In our case report, pregabalin was discontinued straight away because of the short time frame from initiation (2 weeks) and the very low risk of withdrawal symptoms. In patients on long-term treatment, pregabalin should be gradually tapered down over a period of 1 week.

At the time of writing, there are 2 cases of pregabalin associated neutropenia. Comparing the previously described cases, the presentation of pregabalin-induced neutropenia appears to be idiosyncratic, with one being a 64-year-old diabetic hypertensive presenting with fever and malaise with no rash, [12] and the other, a 45-year-old fit and well lady presenting with acute onset aggressive behavior [11]. In the former, the neutrophils dropped after 3 weeks of pregabalin use, returning to normal after 1 week, and the latter showing a drop in neutrophils after 2 days, returning to normal after 10 days. Both previous cases demonstrated a similar timeframe of recovery for the white blood cell and absolute neutrophil count to return to normal as our described case. Neither previous case describes a rash, however one case describes general lethargy and malaise, similarly to our patient. There is also one case of rash associated with pregabalin use [21]. However, this case describes a widespread erythematous maculopapular rash which required antihistamines and steroids for resolution, whereas our patient had discrete patches of urticarial rash which resolved on cessation of pregabalin without the use of further immunosuppressive agents or antihistamines.

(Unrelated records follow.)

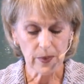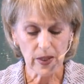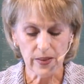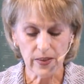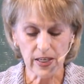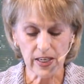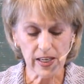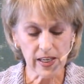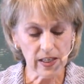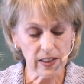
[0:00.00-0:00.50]

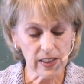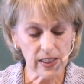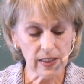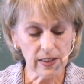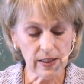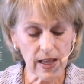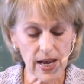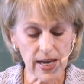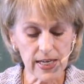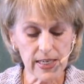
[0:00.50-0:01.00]
The healing
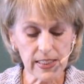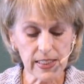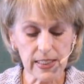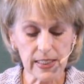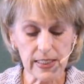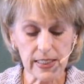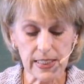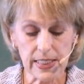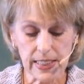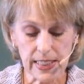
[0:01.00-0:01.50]
lies
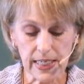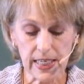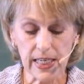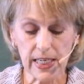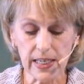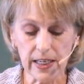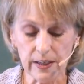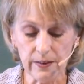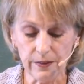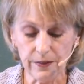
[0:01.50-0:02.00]
in
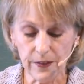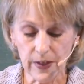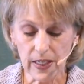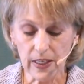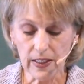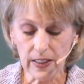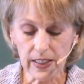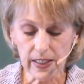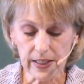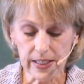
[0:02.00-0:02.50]
seeing and
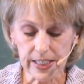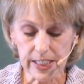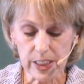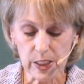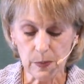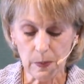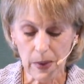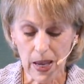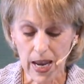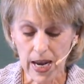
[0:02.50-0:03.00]
feeling
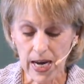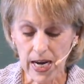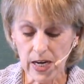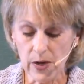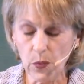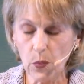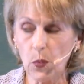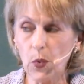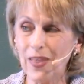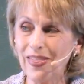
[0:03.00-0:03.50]
this
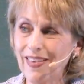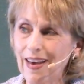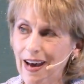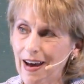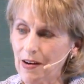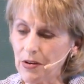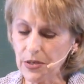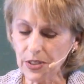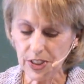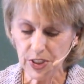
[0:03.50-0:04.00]
pain
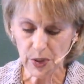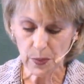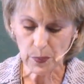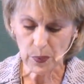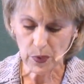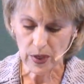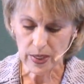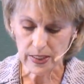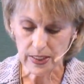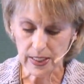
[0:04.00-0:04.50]
without
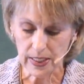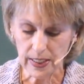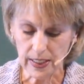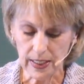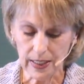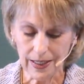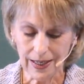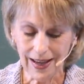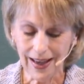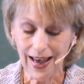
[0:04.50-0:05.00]
suppressing
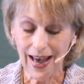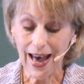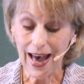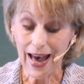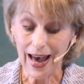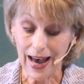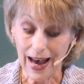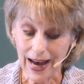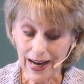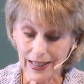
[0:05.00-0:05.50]
it,
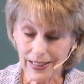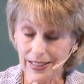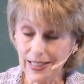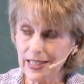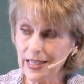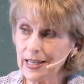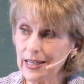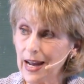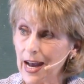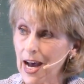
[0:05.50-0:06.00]

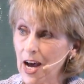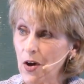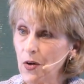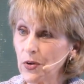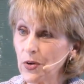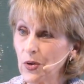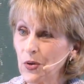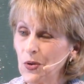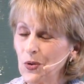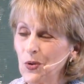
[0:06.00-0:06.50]
acting it out,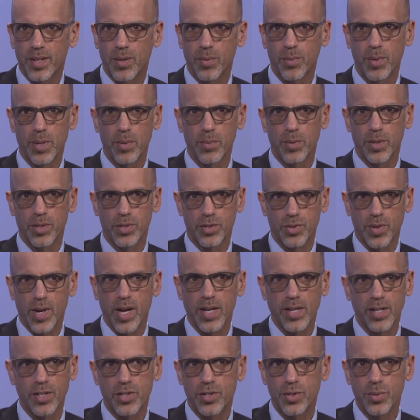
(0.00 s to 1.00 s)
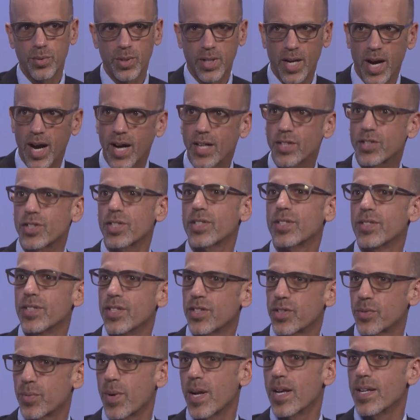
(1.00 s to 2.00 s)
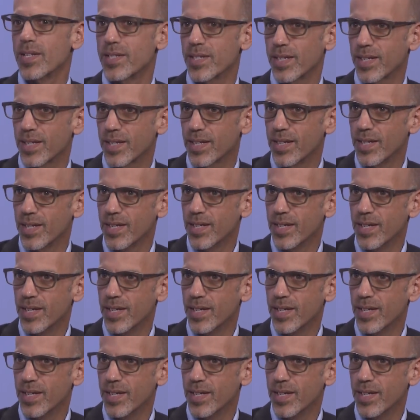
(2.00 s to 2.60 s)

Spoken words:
We would try to do consciousness raising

To the best of our knowledge we have described the first case of concomitant pregabalin-induced neutropenia and urticarial rash in kidney transplant recipients. Pregabalin-induced neutropenia is uncommon, and failure to recognize it might lead to unnecessary changes in the immunosuppressive regime or in prophylactic drugs like co-trimoxazole or valganciclovir. This case highlights the importance of monitoring routine blood tests, including the full blood count, when starting new medications, especially in those who are immunosuppressed.